━━━━━ Records for this exercise

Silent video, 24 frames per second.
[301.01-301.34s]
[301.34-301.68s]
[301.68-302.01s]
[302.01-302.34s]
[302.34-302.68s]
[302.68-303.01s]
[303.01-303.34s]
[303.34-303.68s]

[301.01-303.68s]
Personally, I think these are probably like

━━━━━━━━━━
━━━━━ Records for this exercise

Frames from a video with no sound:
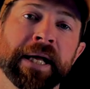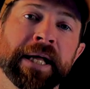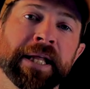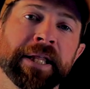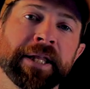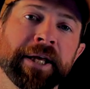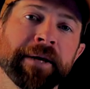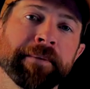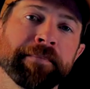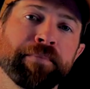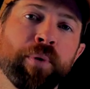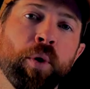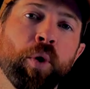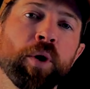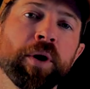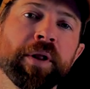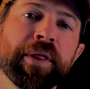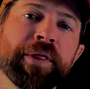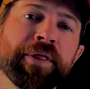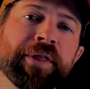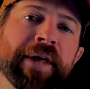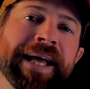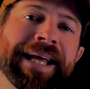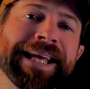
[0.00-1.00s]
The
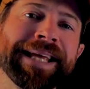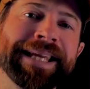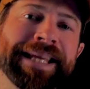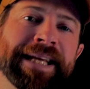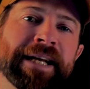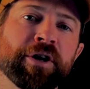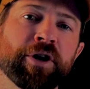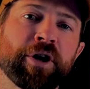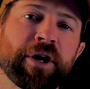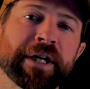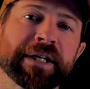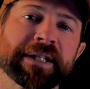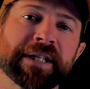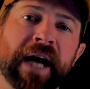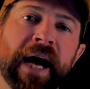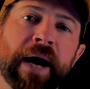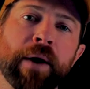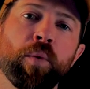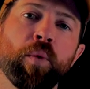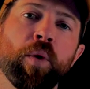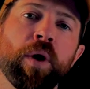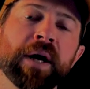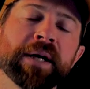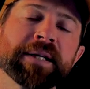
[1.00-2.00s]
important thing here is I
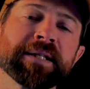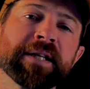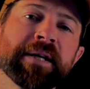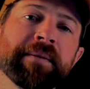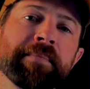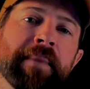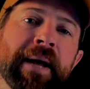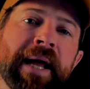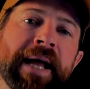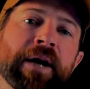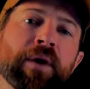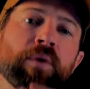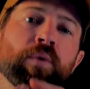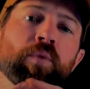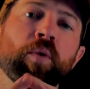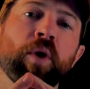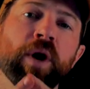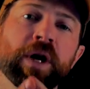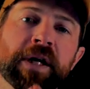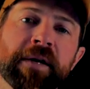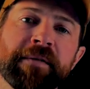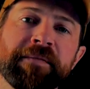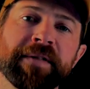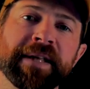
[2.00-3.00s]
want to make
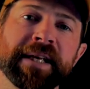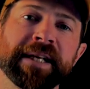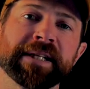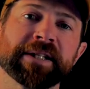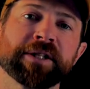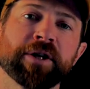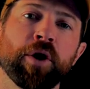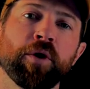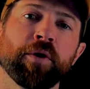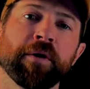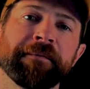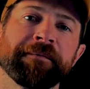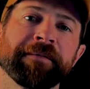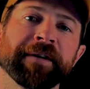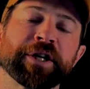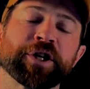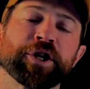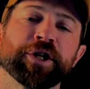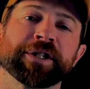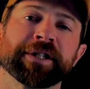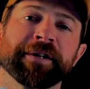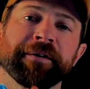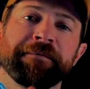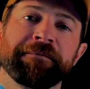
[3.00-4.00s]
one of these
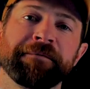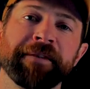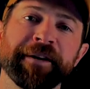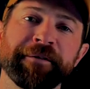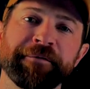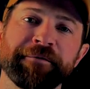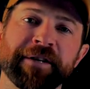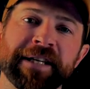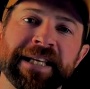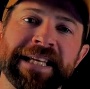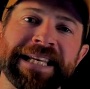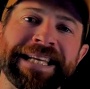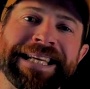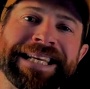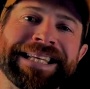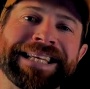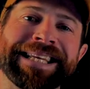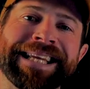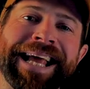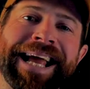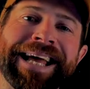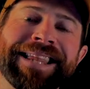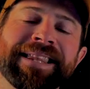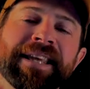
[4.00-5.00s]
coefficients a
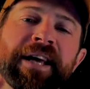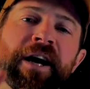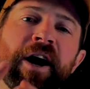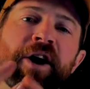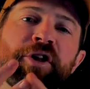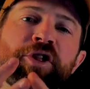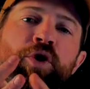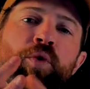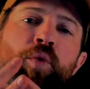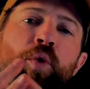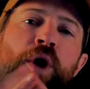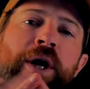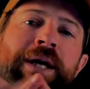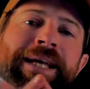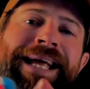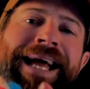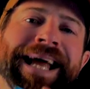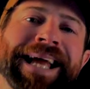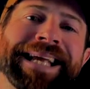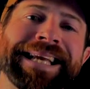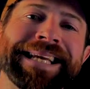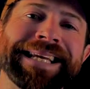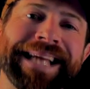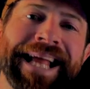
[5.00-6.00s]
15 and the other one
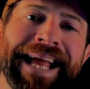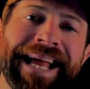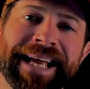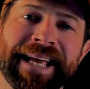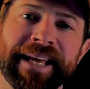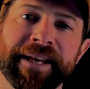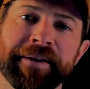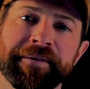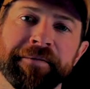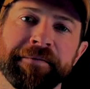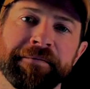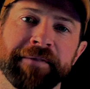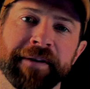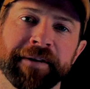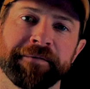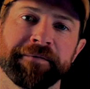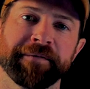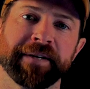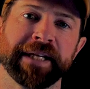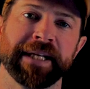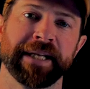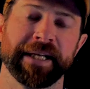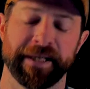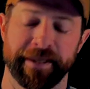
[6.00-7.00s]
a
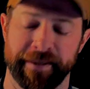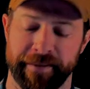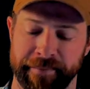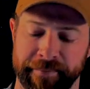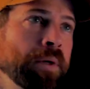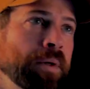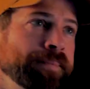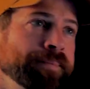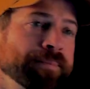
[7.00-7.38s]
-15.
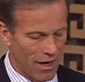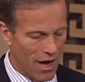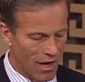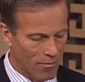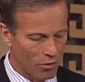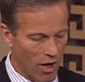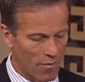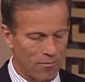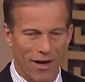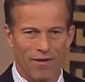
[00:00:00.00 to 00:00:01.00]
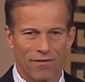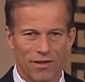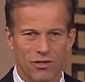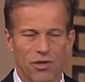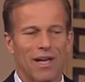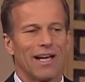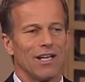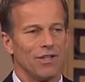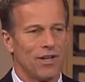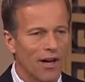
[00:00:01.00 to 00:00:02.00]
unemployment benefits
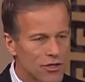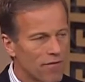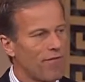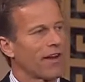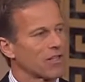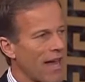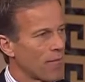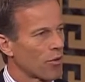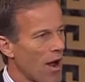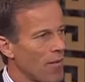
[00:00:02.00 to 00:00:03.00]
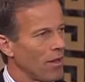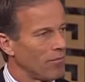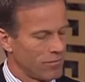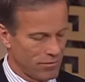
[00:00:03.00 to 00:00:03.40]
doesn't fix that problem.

━━━━━━━━━━
━━━━━ Records for this exercise

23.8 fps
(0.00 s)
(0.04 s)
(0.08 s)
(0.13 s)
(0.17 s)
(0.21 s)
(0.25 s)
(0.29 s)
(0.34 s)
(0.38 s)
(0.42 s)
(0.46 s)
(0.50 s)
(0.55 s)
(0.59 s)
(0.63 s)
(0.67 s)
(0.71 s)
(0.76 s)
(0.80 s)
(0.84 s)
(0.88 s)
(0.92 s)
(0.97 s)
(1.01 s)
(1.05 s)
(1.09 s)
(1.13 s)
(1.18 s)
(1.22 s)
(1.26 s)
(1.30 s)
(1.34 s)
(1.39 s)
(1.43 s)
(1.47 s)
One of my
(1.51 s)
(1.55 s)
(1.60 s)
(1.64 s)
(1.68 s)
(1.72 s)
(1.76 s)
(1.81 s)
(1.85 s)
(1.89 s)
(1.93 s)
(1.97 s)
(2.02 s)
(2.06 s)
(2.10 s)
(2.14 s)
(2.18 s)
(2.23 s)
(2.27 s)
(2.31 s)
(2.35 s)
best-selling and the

━━━━━━━━━━

§ What is expected: What is the number of lines in these entries that hold "video"? Reply with the figure alone.

§ Solution to this problem: 2